First of all, we learn, in the first chapter of this book, that Lark is in a cock cage. Second, we learn that he and his boyfriend have been in chastity cages since their teens, along with other children. This implies that the cult has been encouraging fifteen-year-old kids to engage in BDSM relationships under the auspices of the cult leader. Next, because it’s a weird sex cult, the book includes multiple scenes of torture, rape, and sexual assault. The rape scene is from a voyeur’s point of view, and it truly toes the line between observing the abuse and making it into titillation.

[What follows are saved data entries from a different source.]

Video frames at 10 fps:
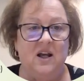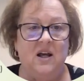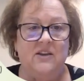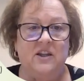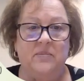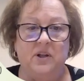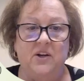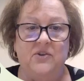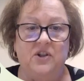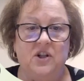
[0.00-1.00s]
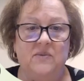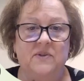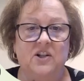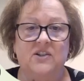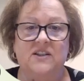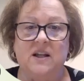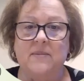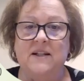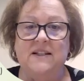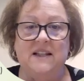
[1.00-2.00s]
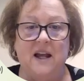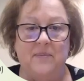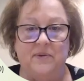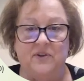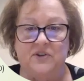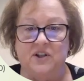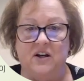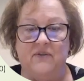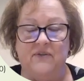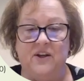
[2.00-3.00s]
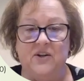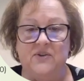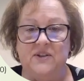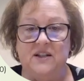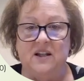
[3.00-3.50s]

The below terms are some examples of those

Last, and probably most baffling from my point of view, is that towards the end of the book we learn that the little potions the cult members have been carrying around in their shoulder holsters are not magic, but are actually seminal and vaginal fluids, collected by the cult leader, and given to the young members of her cult to drink.

This seems to happen out of the blue for no reason. There’s nothing explained, no plot that ties into this, nothing. It’s just dropped on us and never mentioned again.

And that’s the culminating issue and the root problem with FBA. All of these half baked engagements with worldbuilding leave us with a book that is weirdly senseless. It feels like it never resolves anything because there is nothing to resolve. While the book is obsessed with creating layers of mystery, the readers are just left confused, peering through the mixed-up ideas, trying to find a plot that cares about the characters, about resolving the magic, about sex without torture attached, about anything at all. Without engaging in the kind of care that these topics require, Szpara’s book becomes something without a spine, a meandering road west with no destination, no resolution, and worst of all, no self-awareness whatsoever.